Ostatecznie chyba doszliśmy do terminacji, przy czym koleżanka miała na polu dwa UCT a ja FAM z podczepionym fog blade’em, taki mały impas. Na szczęście miałem więcej LP i wygrałem, 2 – 0

Czwarte gra
Kolega z Salamangreatami (Boguslaw L)
No fajnie, jednak są jakieś salamandry w trójmieście :D
Tak szczerze nie pamiętam za dużo. Kolega nowy, ale gry nie nazwałbym łatwą. Przyjemnie się grało, pamiętam głównie, że w pewnym momencie udało mi się zabrać jego XYZ i chyba wypuścić na pole Time Thiefa.
Ogólnie jakimś cudem udało mi się wygrać, ale nie pamiętam ile do ilu :D


Piąta gra
PrimoV (Salamangreat)
I znowu salamandry.
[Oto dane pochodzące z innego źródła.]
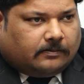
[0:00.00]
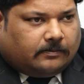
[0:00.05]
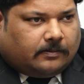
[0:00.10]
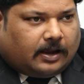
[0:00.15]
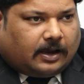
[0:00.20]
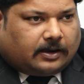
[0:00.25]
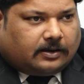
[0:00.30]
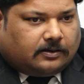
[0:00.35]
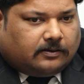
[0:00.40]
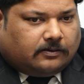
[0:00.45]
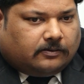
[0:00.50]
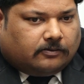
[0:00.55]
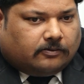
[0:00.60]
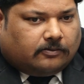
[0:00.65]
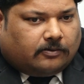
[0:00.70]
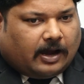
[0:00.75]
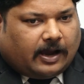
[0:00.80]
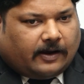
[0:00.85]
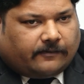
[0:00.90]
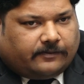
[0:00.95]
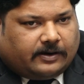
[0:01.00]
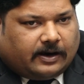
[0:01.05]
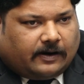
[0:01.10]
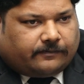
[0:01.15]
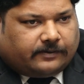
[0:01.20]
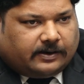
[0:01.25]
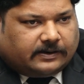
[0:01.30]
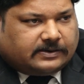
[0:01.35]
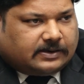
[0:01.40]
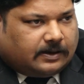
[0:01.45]
like you have
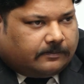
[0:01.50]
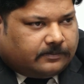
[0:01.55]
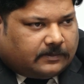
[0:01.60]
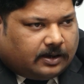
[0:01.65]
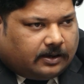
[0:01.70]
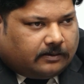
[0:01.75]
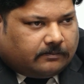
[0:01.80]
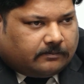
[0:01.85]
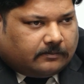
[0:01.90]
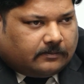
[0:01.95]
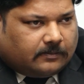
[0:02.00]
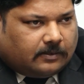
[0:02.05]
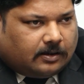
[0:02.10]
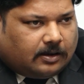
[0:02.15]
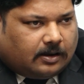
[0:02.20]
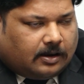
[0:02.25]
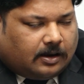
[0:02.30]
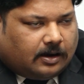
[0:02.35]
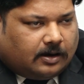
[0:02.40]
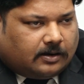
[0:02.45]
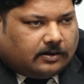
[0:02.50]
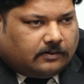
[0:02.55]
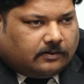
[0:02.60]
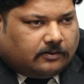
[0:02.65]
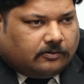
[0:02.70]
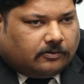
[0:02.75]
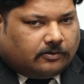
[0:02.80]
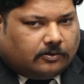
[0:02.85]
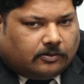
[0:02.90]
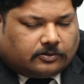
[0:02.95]
drafted something and
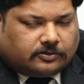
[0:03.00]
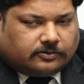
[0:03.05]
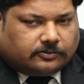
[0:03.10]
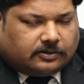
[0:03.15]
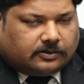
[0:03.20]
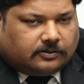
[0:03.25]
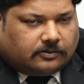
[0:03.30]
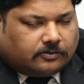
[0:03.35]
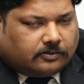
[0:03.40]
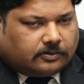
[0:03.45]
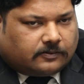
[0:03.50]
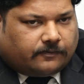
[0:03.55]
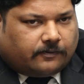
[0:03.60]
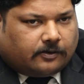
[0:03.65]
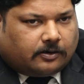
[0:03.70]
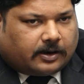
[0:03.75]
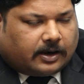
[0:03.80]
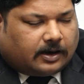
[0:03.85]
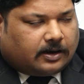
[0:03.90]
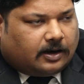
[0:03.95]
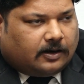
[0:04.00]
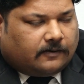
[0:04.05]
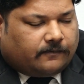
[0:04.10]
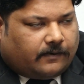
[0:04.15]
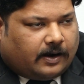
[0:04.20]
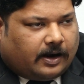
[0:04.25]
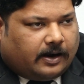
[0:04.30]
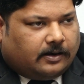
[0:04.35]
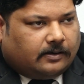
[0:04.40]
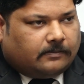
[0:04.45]
you go to the court for getting it
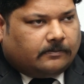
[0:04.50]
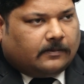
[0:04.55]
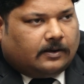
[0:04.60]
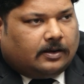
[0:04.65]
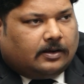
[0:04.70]
filed.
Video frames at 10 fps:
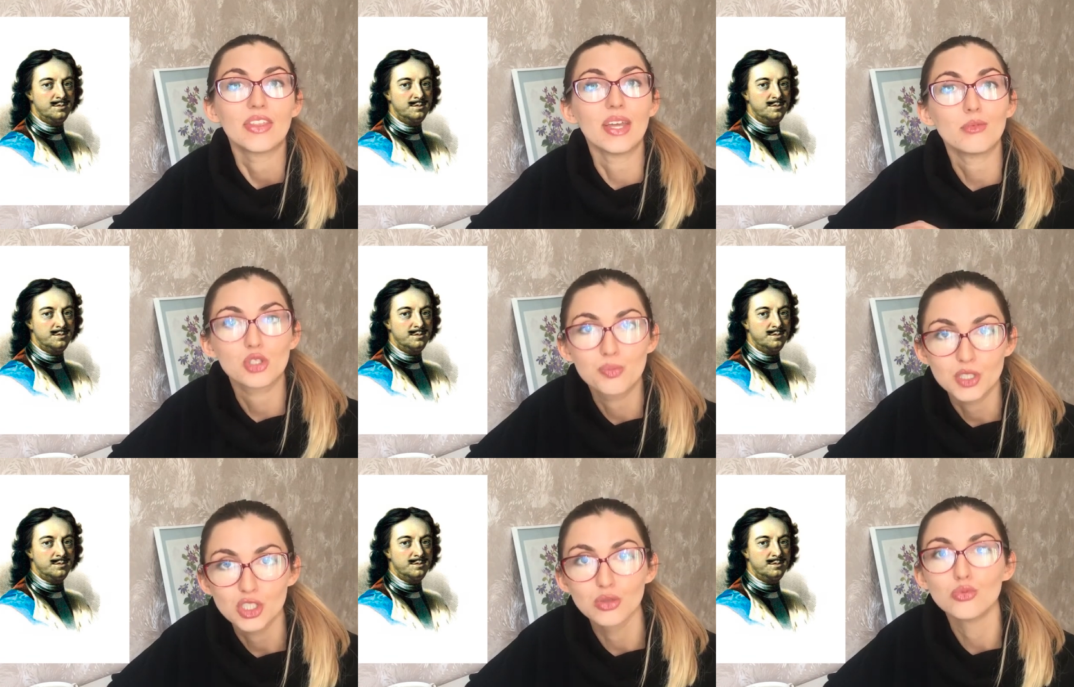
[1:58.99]
Speaker 1: There were
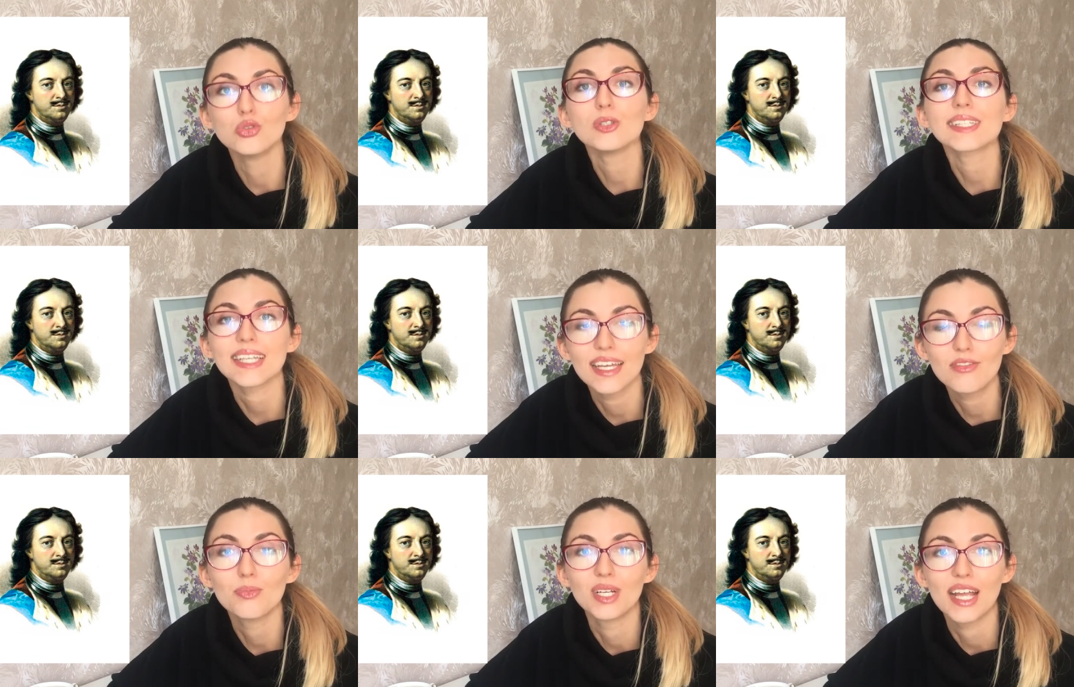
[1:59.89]
special rules
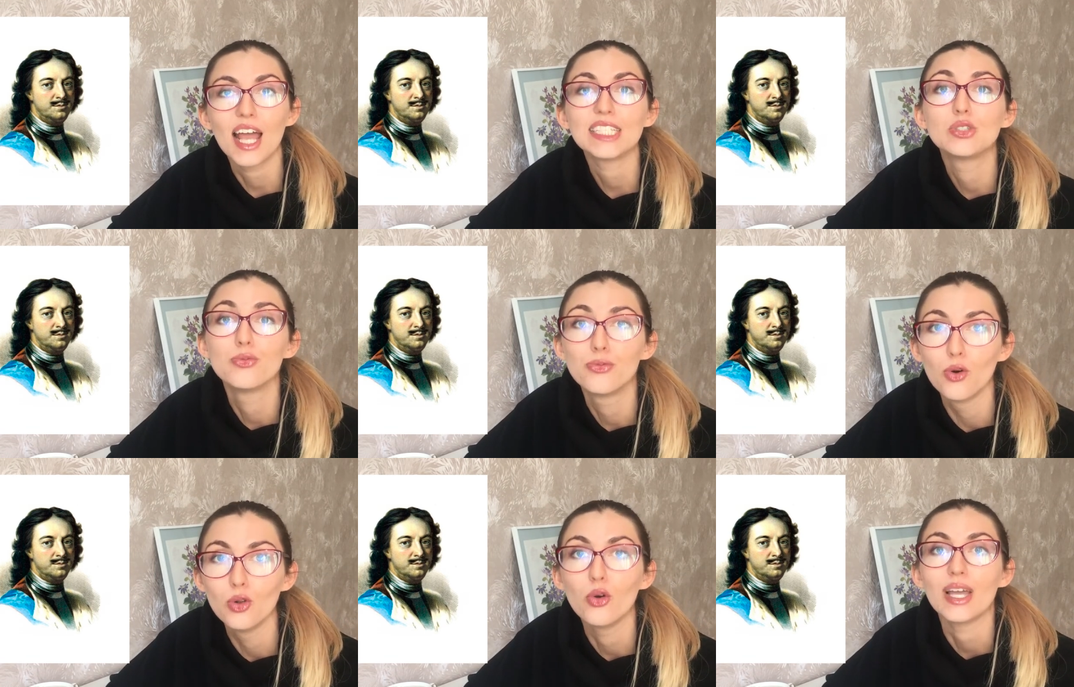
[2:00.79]
everybody had to
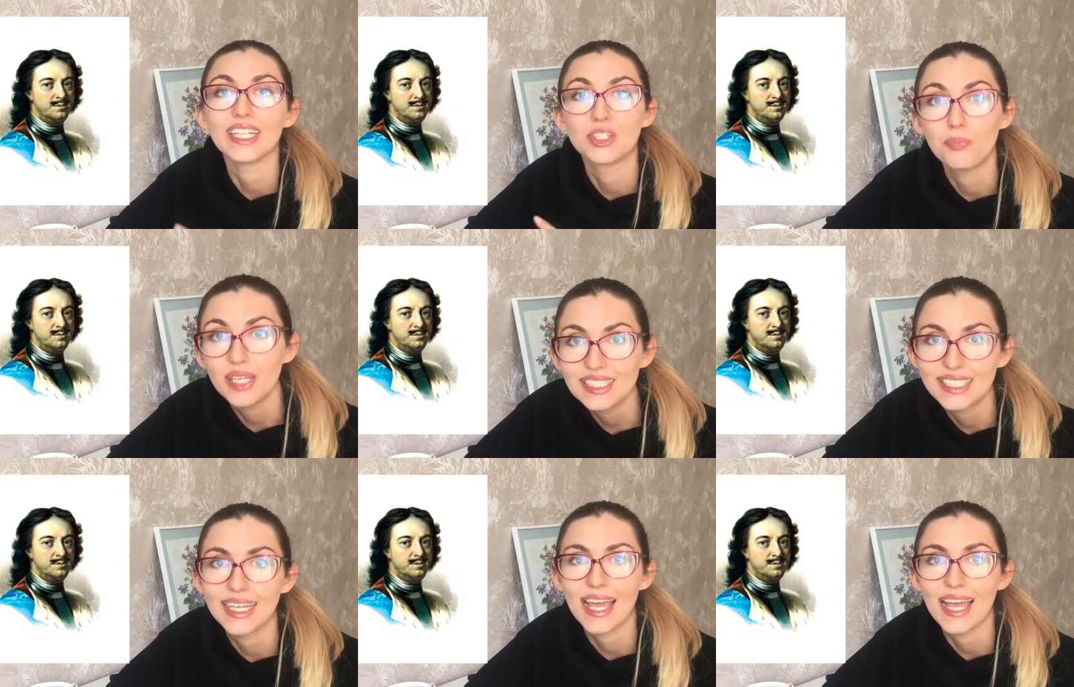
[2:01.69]
follow, and Peter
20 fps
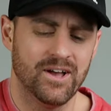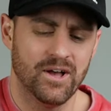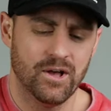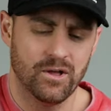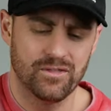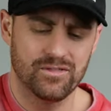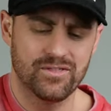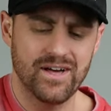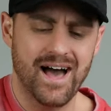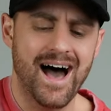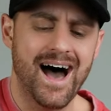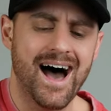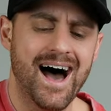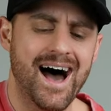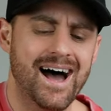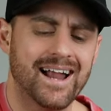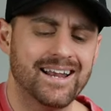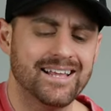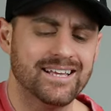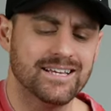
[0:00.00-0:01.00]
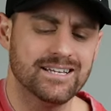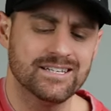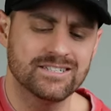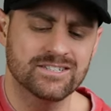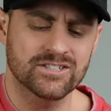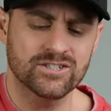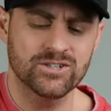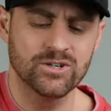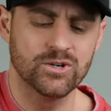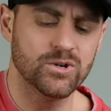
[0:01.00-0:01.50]

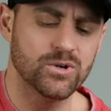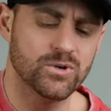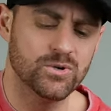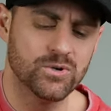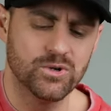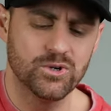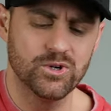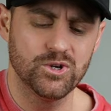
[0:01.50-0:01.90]
my God,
Tutaj też dużo nie napiszę, bo już większość się zaciera w pamięci. W jednej grze udało mi się wypuścić Raidraptor – Ultimate Falcon, pierwszy raz na turnieju :D
I próby jego zdjęcia, które ostatecznie się udały, a ja nie miałem nic właściwie do powstrzymania tego :(
Dwie kolejne rundy udało mi się jakoś wygrać, ale nie pamiętam zupełnie jak xD
2 - 1




Prawdy turniejowe:
-Nie potrafię grać (tutaj pragnę przeprosić wszystkich którzy to odczuli).
-Simoon nie chciał wychodzić za bardzo z tali.
-Czuję olbrzymią potrzebę by wyszedł już Wise Strix, bo momentami nie miałem za bardzo jak grać.
-Mało miejsca jest, ale tym razem jakoś tego nie odczuwałem.
-Jest teoria, że mały Panda pomaga Pandzie na turnieju (przy okazji rozsypał pierniki).